**Brief:**
Without the pictures, set down every line of the data exactly.

☆ ☆ ☆ ☆ ☆ ☆ ☆

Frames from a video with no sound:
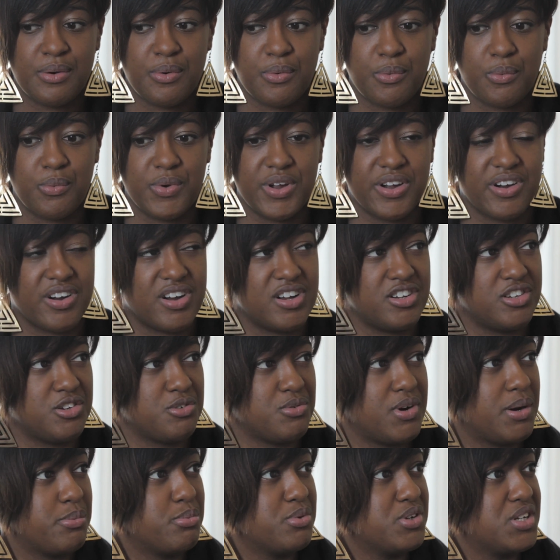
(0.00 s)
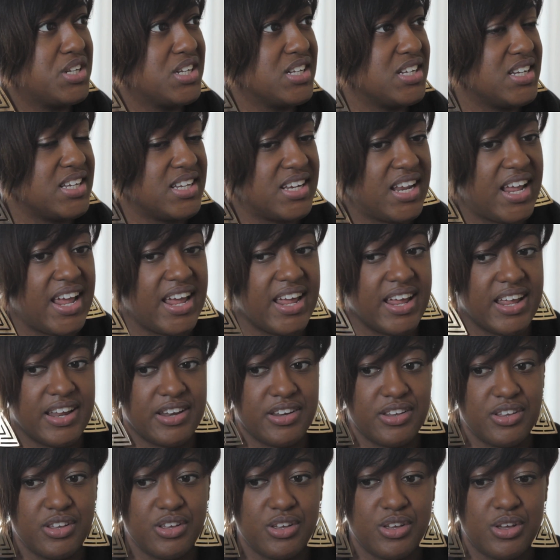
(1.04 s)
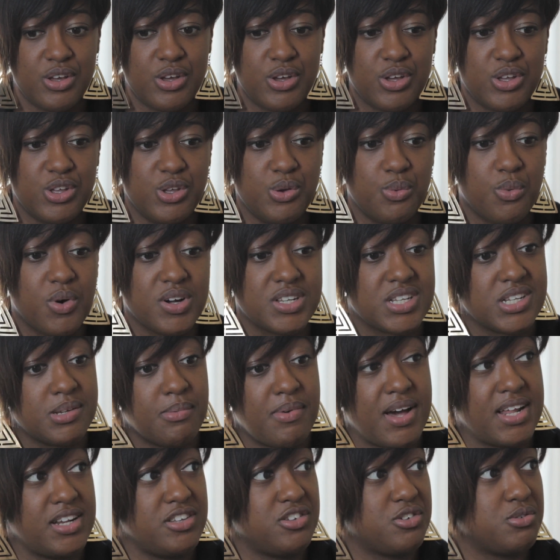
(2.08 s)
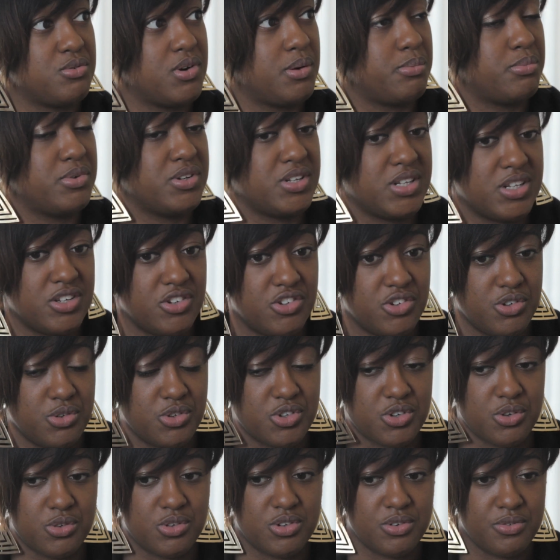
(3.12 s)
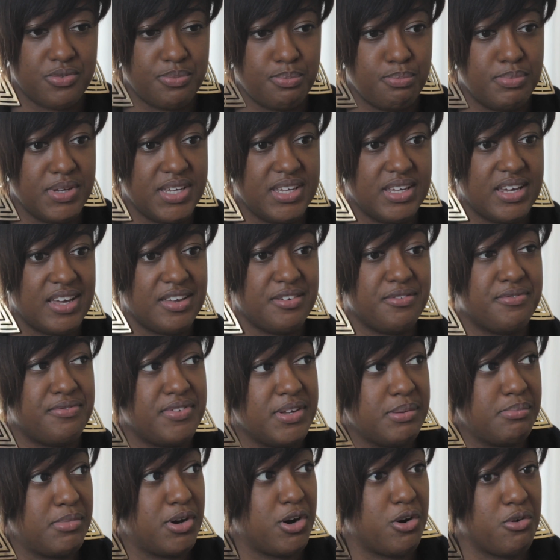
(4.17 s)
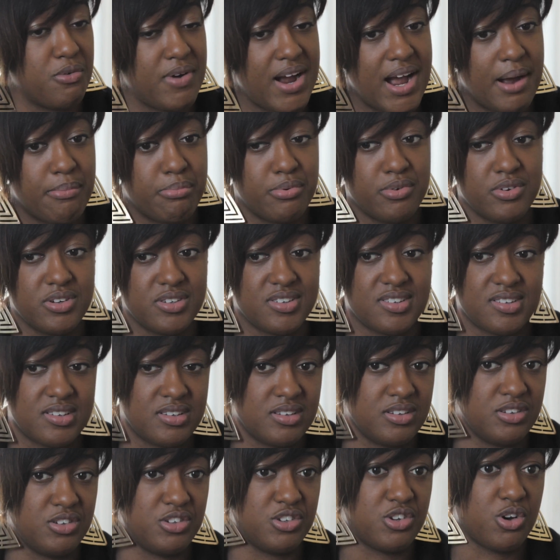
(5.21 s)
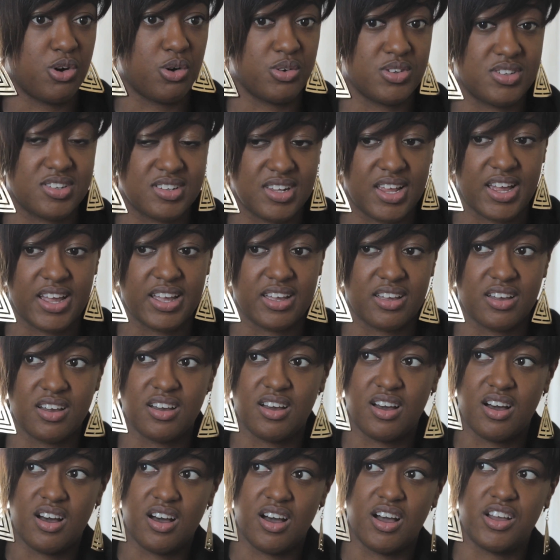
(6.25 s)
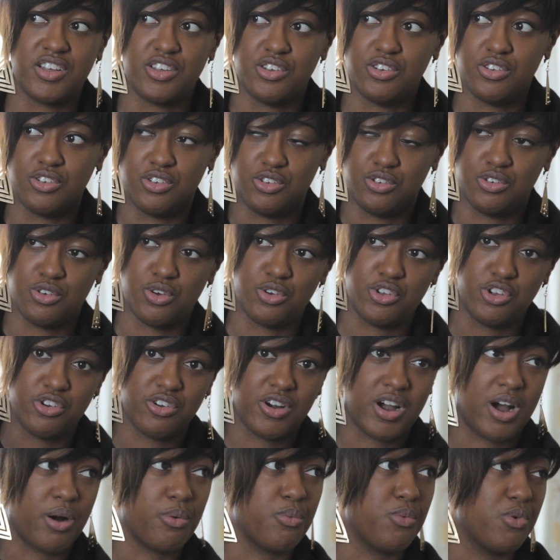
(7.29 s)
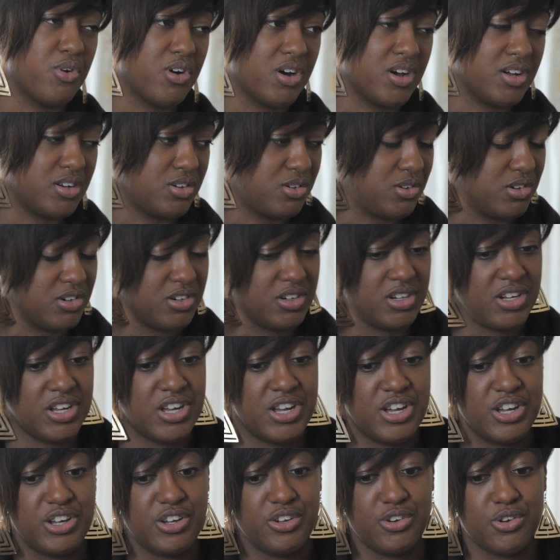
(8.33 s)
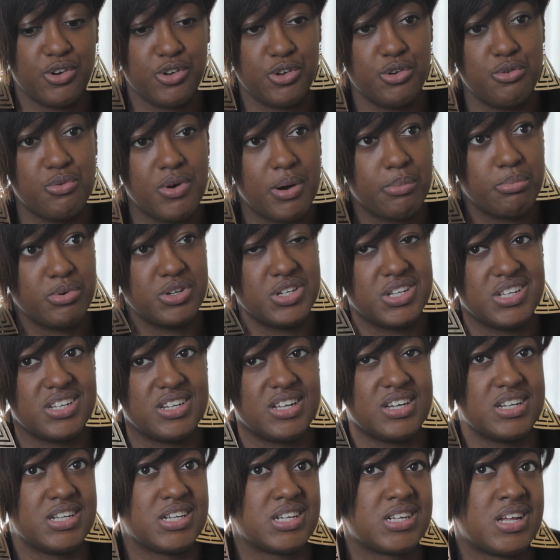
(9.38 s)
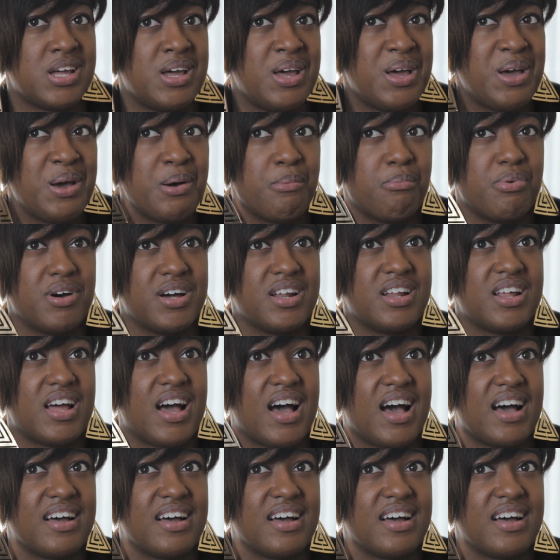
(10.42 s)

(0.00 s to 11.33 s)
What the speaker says: we are underrepresented, and you want somebody to represent you. So to be a female rapper is, it's like, you're our one, or, you represent us. But,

☆ ☆ ☆ ☆ ☆ ☆ ☆

**Problem solution:**
Frames from a video with no sound:
(0.00 s)
(1.04 s)
(2.08 s)
(3.12 s)
(4.17 s)
(5.21 s)
(6.25 s)
(7.29 s)
(8.33 s)
(9.38 s)
(10.42 s)

(0.00 s to 11.33 s)
What the speaker says: we are underrepresented, and you want somebody to represent you. So to be a female rapper is, it's like, you're our one, or, you represent us. But,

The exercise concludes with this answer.